> _Task prompt_
Omitting all images, set down every line below exactly as it appears.

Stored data
------------------------

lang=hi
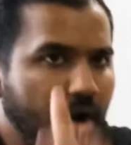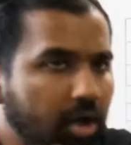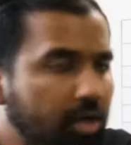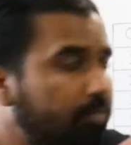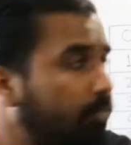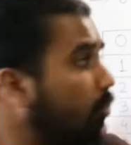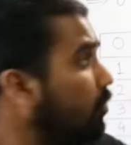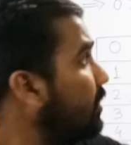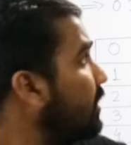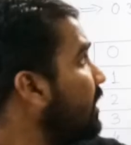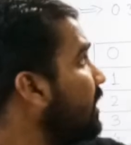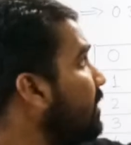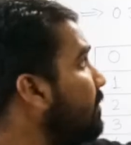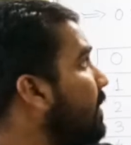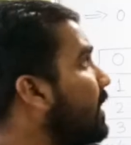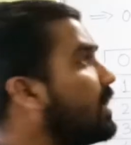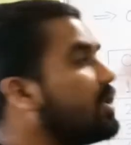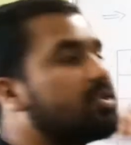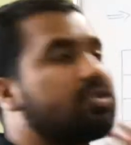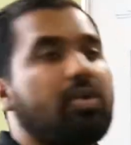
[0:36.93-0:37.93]
और बोल रहे कि
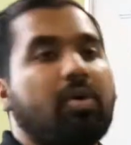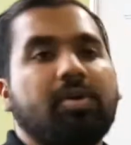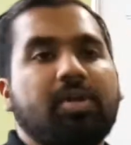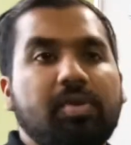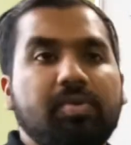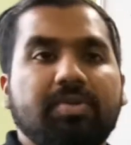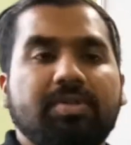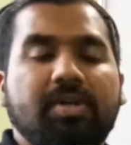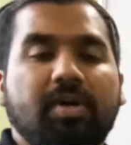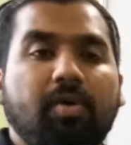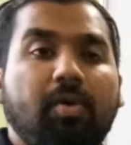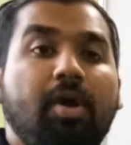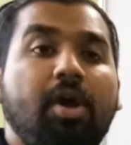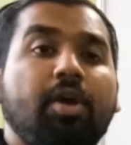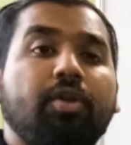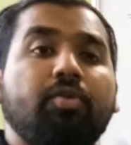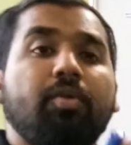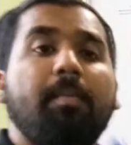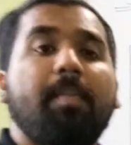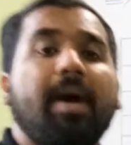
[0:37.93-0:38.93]
बकेट सॉर्ट यूज़ करो
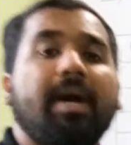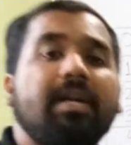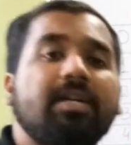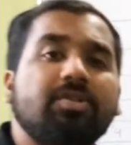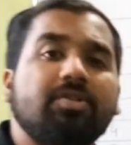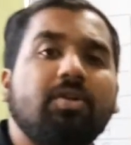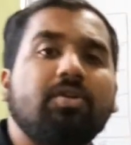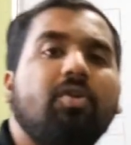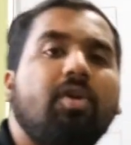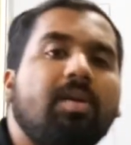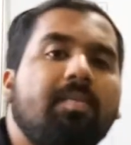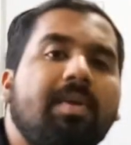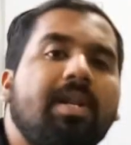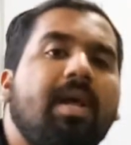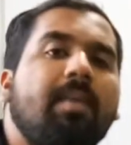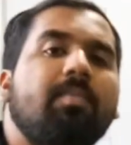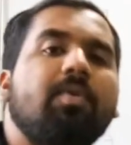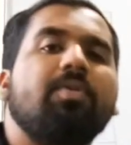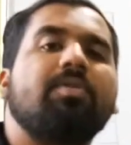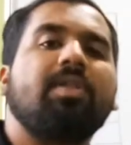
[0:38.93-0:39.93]
तो बकेट शॉर्ट
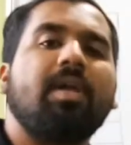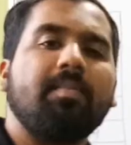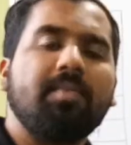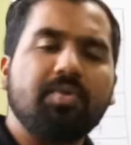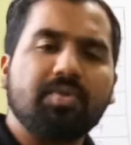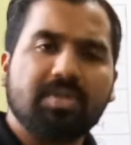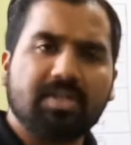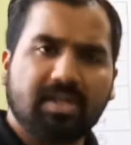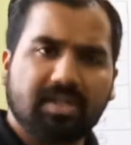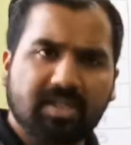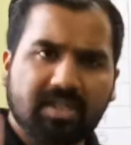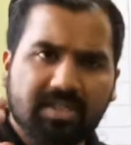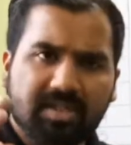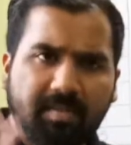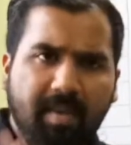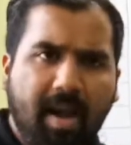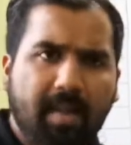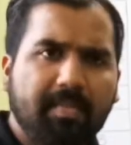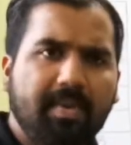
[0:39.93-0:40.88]
नॉर्मली में हम लोग तब यूज़ करते हैं जब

------------------------

> _Completed task_
lang=hi
[0:36.93-0:37.93]
और बोल रहे कि
[0:37.93-0:38.93]
बकेट सॉर्ट यूज़ करो
[0:38.93-0:39.93]
तो बकेट शॉर्ट
[0:39.93-0:40.88]
नॉर्मली में हम लोग तब यूज़ करते हैं जब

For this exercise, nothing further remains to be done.